Saved data entries:
• • • •

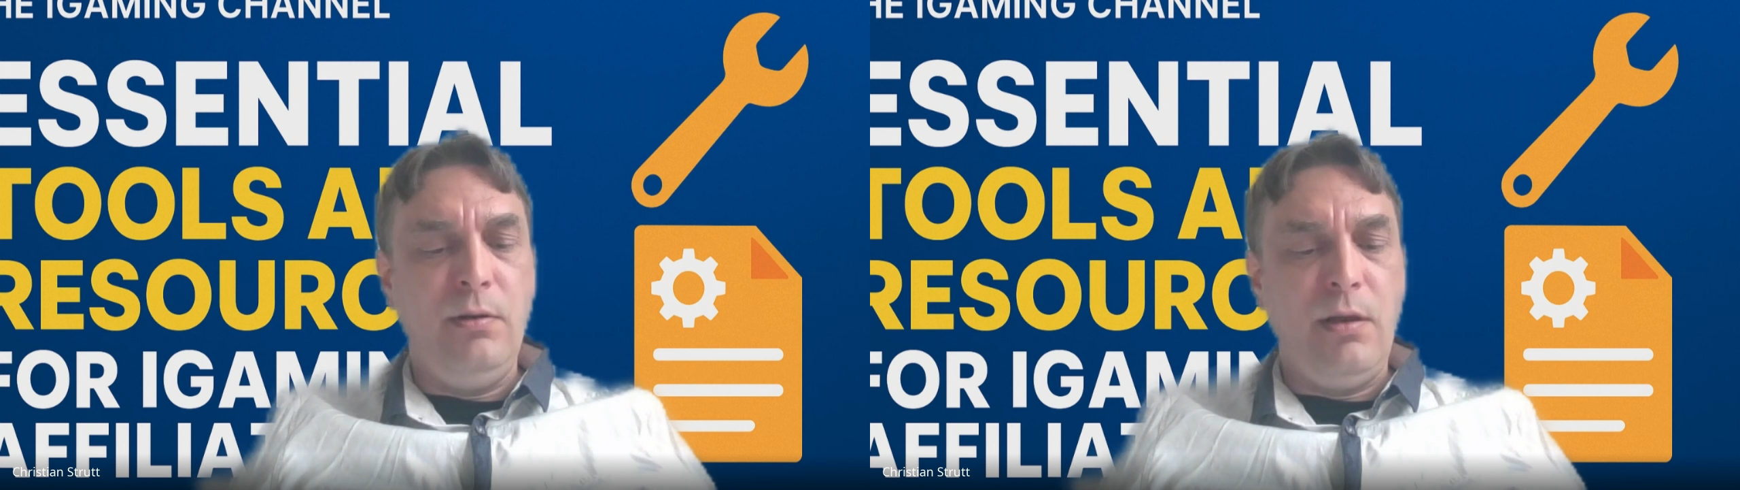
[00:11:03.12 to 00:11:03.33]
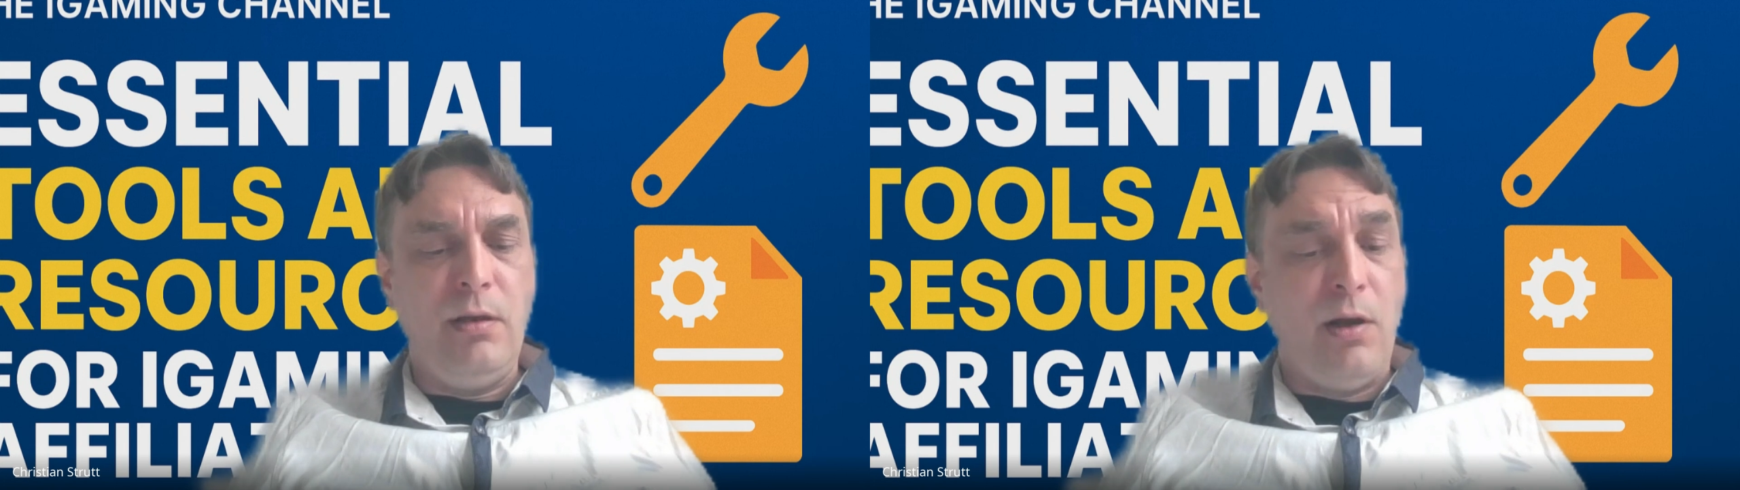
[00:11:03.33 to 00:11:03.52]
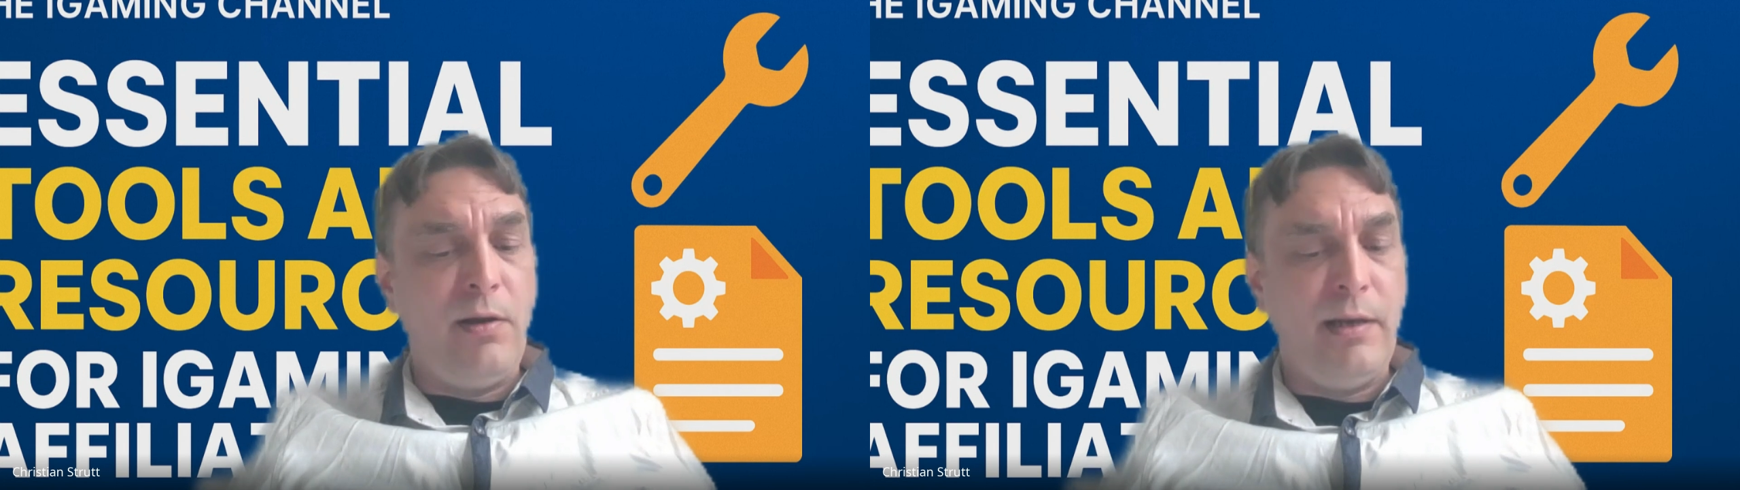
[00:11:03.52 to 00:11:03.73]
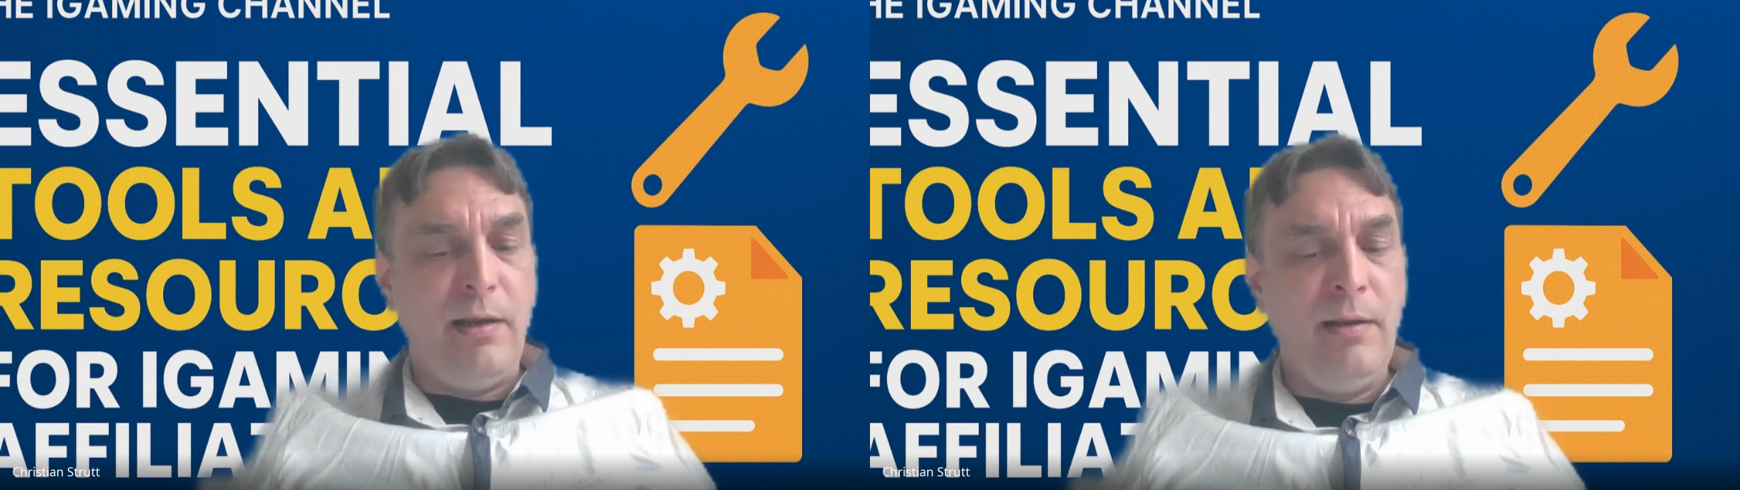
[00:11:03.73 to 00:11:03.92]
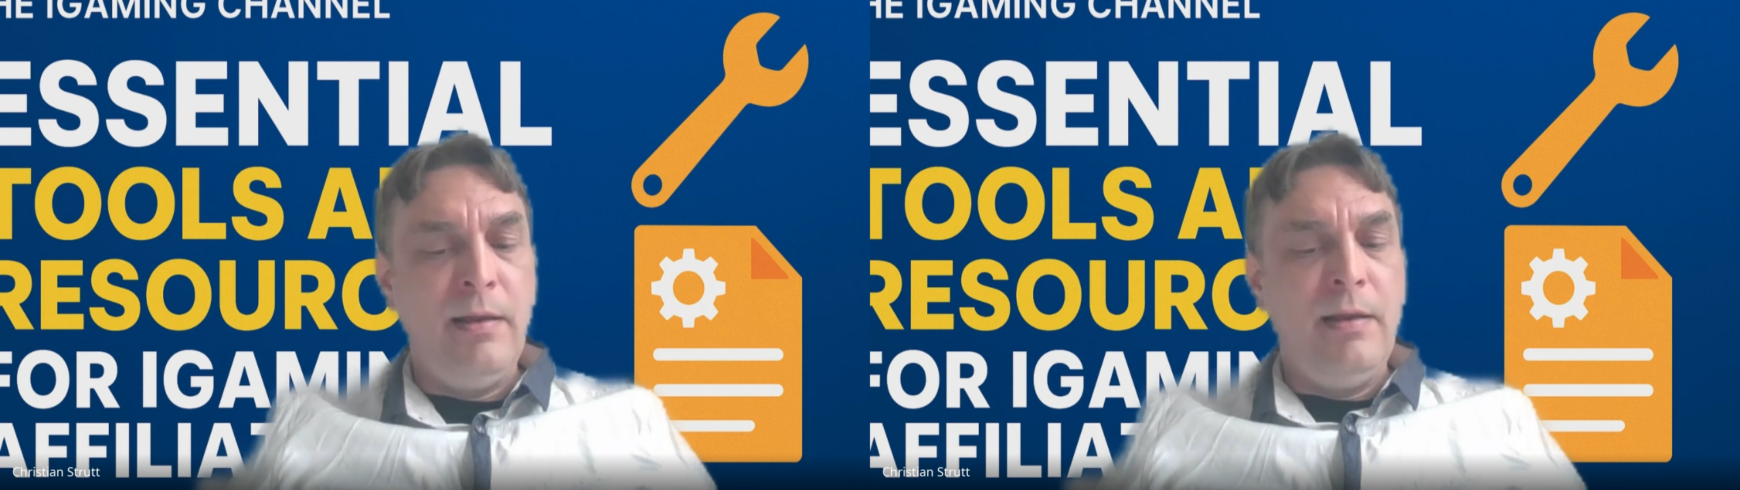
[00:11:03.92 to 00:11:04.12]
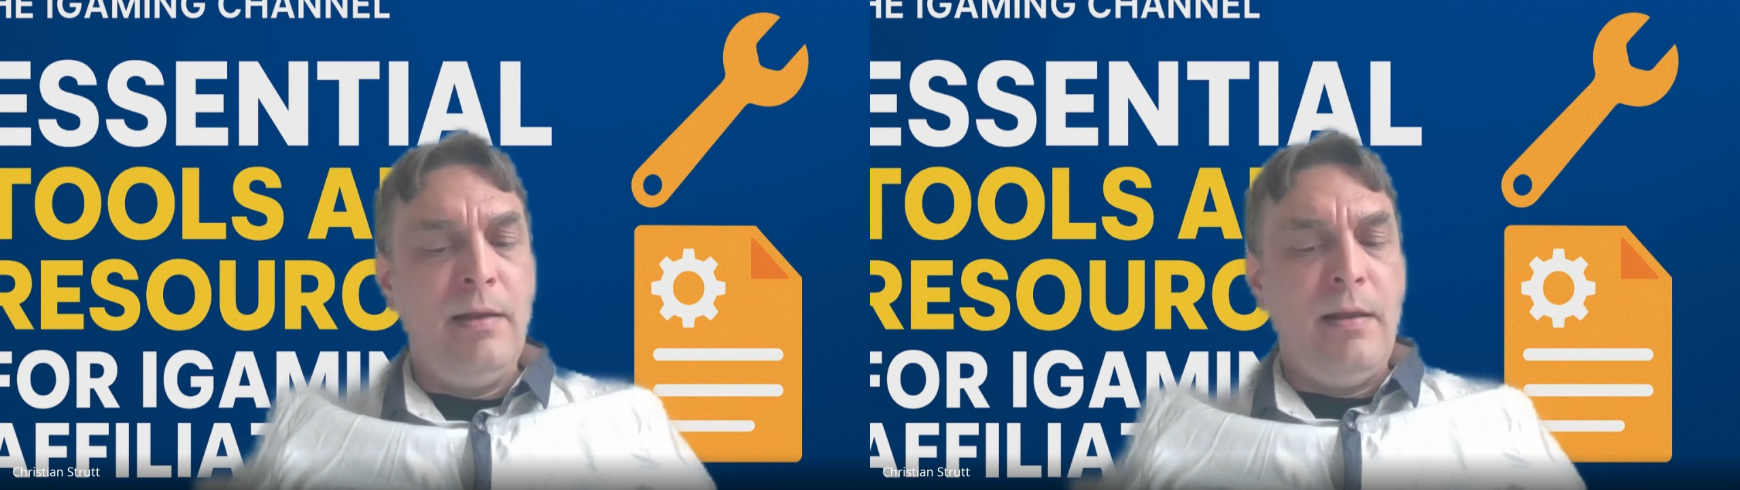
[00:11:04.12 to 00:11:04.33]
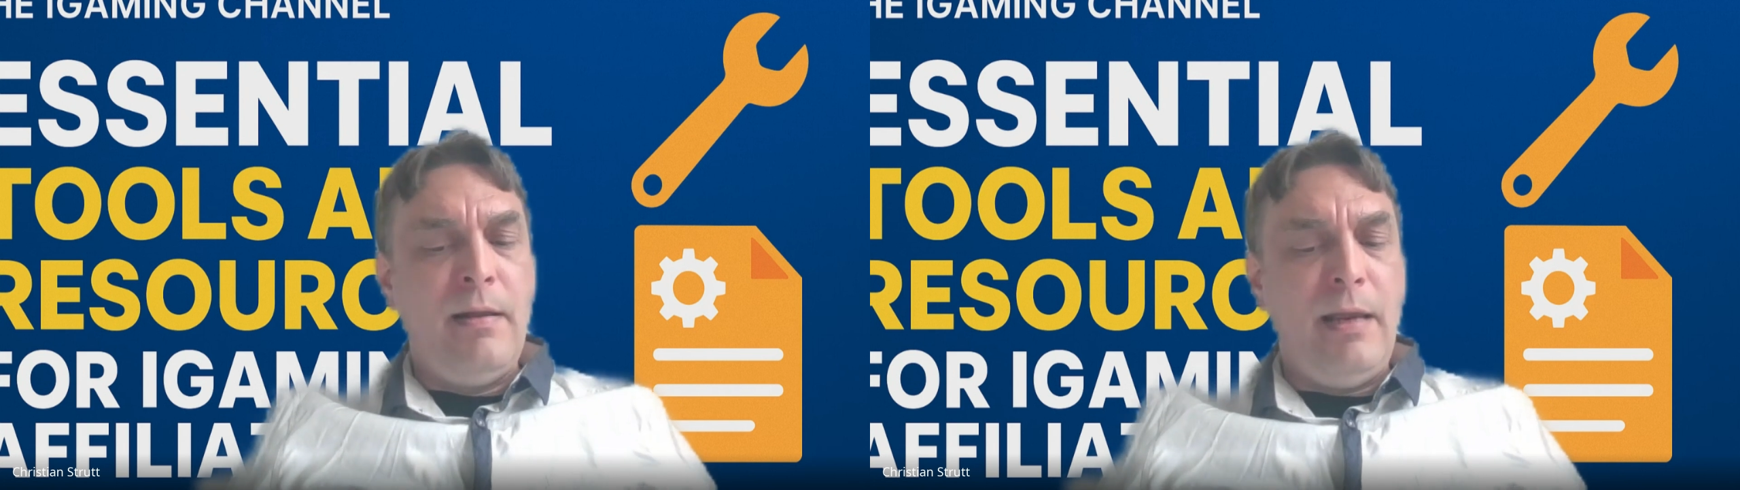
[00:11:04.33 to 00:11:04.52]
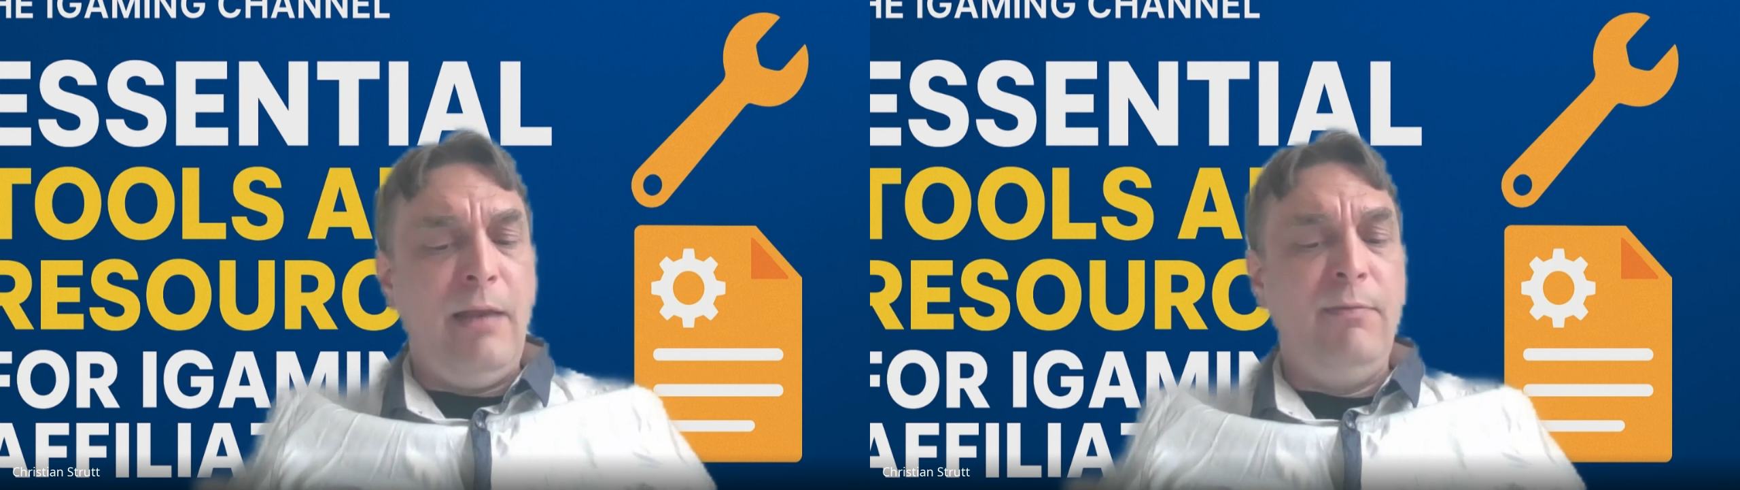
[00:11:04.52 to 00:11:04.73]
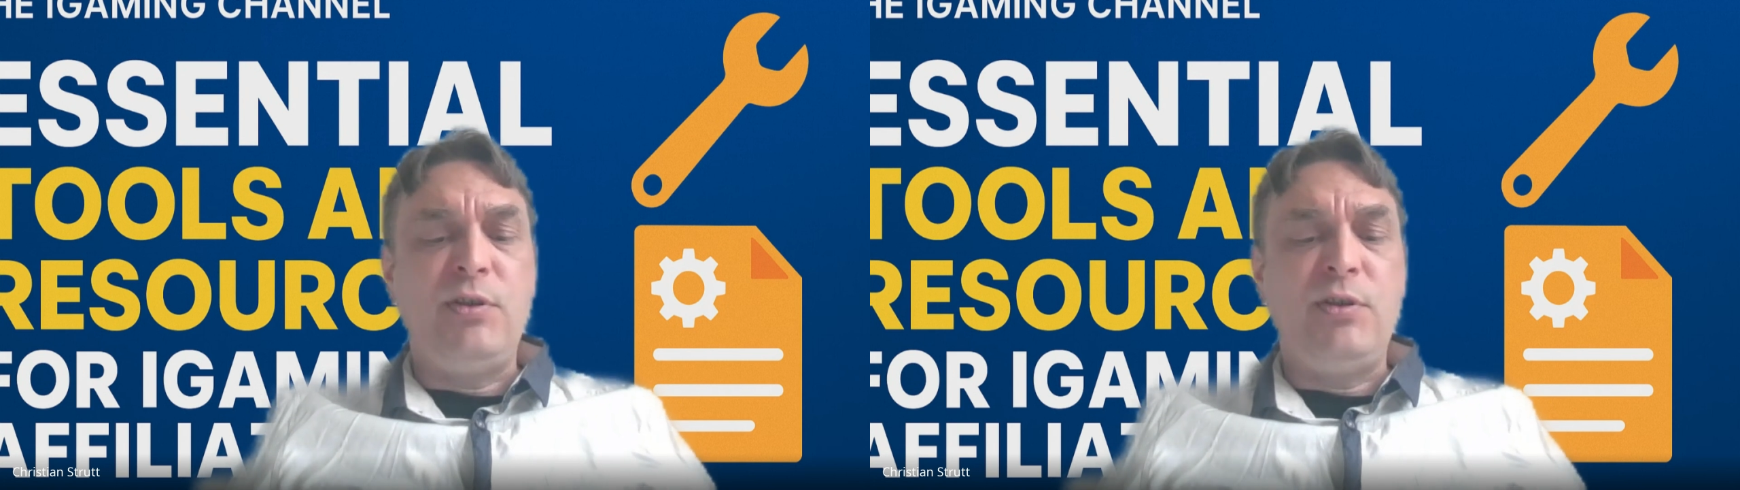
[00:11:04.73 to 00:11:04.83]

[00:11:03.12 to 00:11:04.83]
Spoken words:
targeting. Even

• • • •

◆ Task instructions ◆
Repeat the records above exactly, from the first line through the line containing "[00:11:04.73 to 00:11:04.83]", and leave out the pictures.

◆ Answer box ◆
[00:11:03.12 to 00:11:03.33]
[00:11:03.33 to 00:11:03.52]
[00:11:03.52 to 00:11:03.73]
[00:11:03.73 to 00:11:03.92]
[00:11:03.92 to 00:11:04.12]
[00:11:04.12 to 00:11:04.33]
[00:11:04.33 to 00:11:04.52]
[00:11:04.52 to 00:11:04.73]
[00:11:04.73 to 00:11:04.83]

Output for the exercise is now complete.